# [GOAL OF THE EXERCISE]
For every entry that follows, return the words exactly and omit any picture.

===

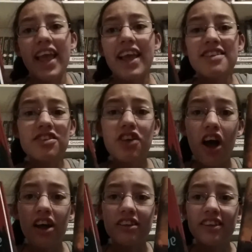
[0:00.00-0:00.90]
it's
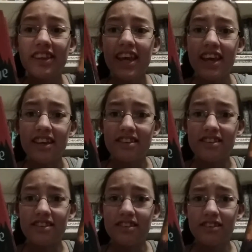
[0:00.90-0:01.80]
not
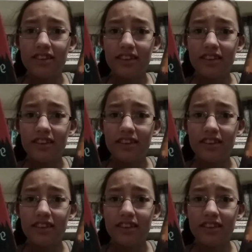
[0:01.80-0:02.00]
this.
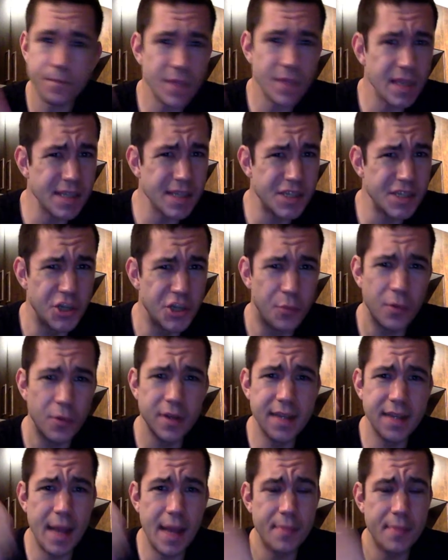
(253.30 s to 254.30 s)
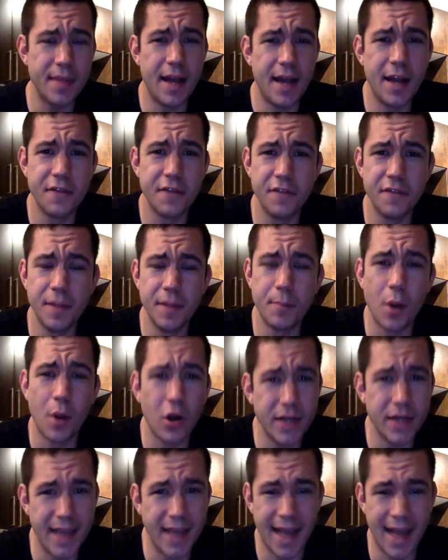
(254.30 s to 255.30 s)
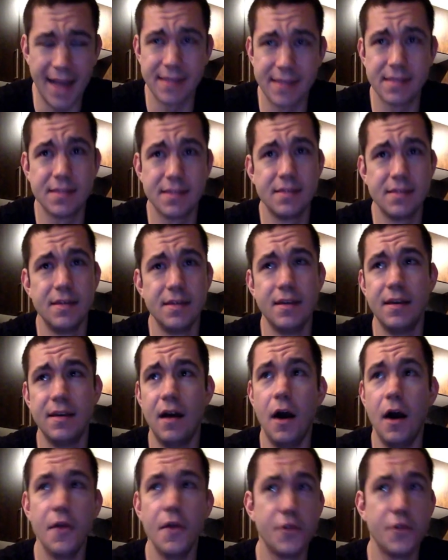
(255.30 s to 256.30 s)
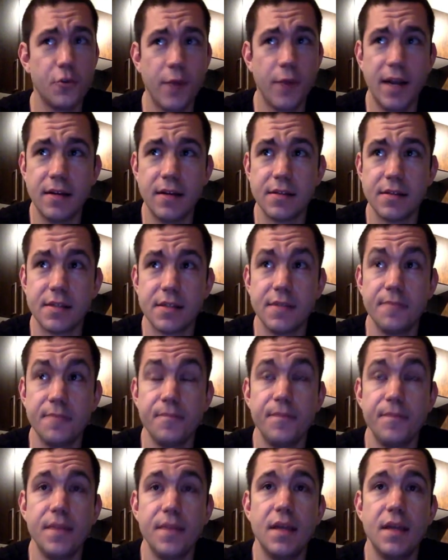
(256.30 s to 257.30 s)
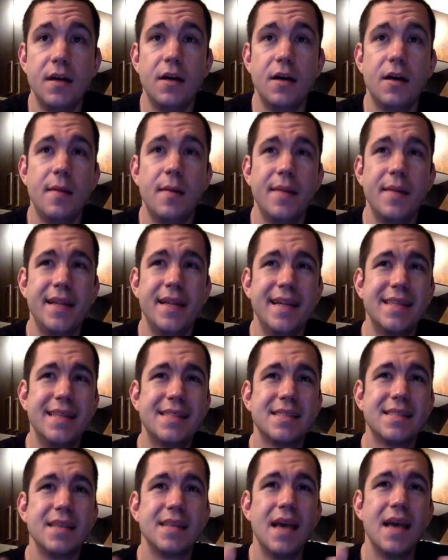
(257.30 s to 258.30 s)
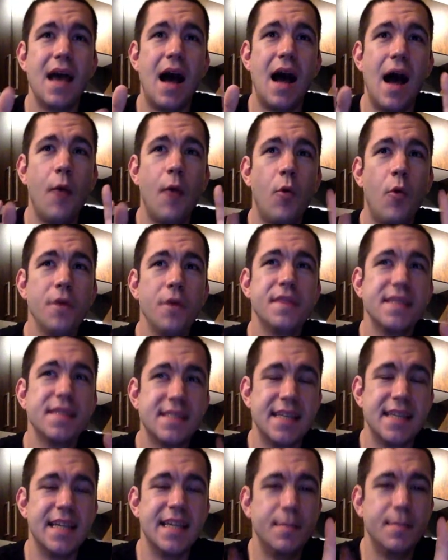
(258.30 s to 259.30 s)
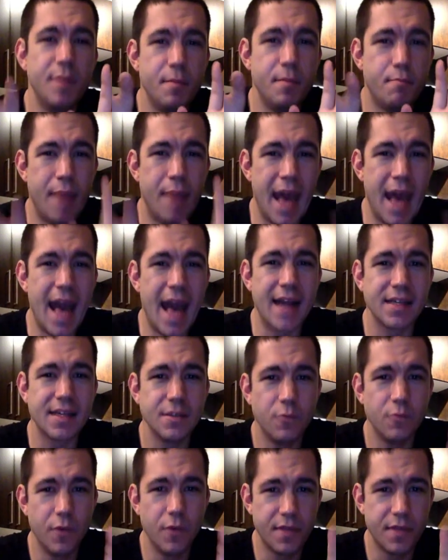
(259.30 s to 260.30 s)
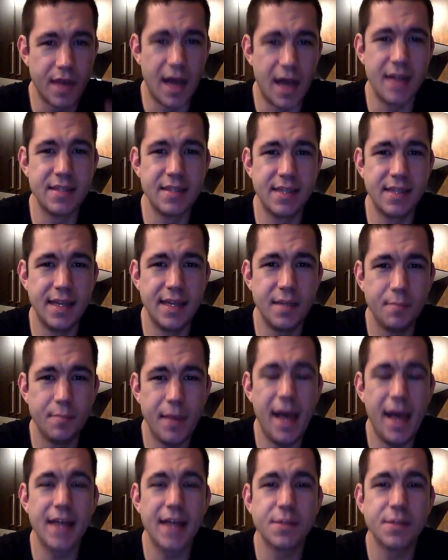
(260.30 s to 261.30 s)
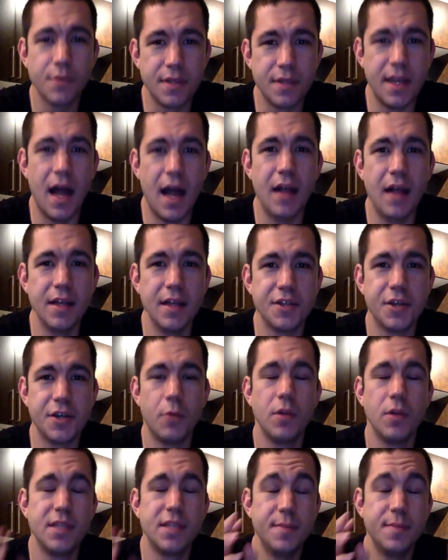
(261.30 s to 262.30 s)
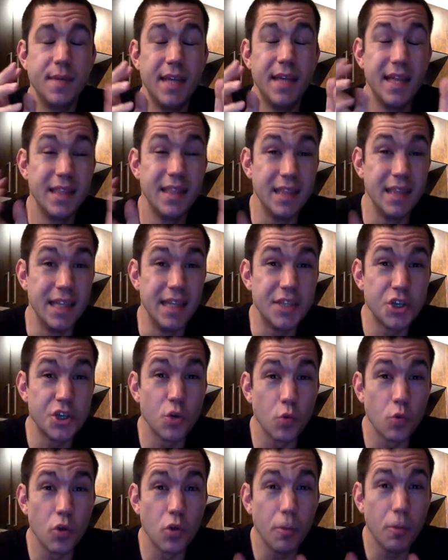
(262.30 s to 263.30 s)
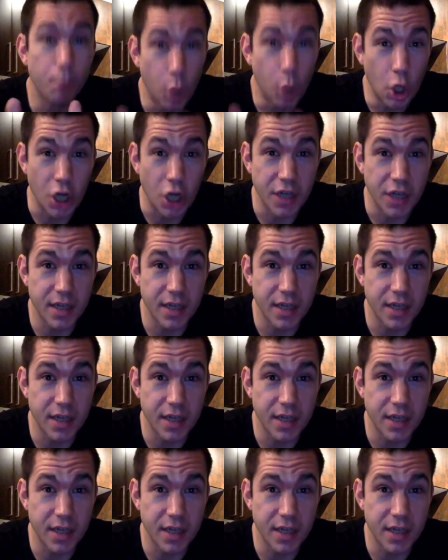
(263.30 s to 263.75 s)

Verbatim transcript: super in depth on how to flip party hats, other rares. Uh, I mean, it's I want this thing to be packed with content, packed with knowledge. I want to be a literal book.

===

# [EXPECTED ANSWER]
[0:00.00-0:00.90]
it's
[0:00.90-0:01.80]
not
[0:01.80-0:02.00]
this.
(253.30 s to 254.30 s)
(254.30 s to 255.30 s)
(255.30 s to 256.30 s)
(256.30 s to 257.30 s)
(257.30 s to 258.30 s)
(258.30 s to 259.30 s)
(259.30 s to 260.30 s)
(260.30 s to 261.30 s)
(261.30 s to 262.30 s)
(262.30 s to 263.30 s)
(263.30 s to 263.75 s)

Verbatim transcript: super in depth on how to flip party hats, other rares. Uh, I mean, it's I want this thing to be packed with content, packed with knowledge. I want to be a literal book.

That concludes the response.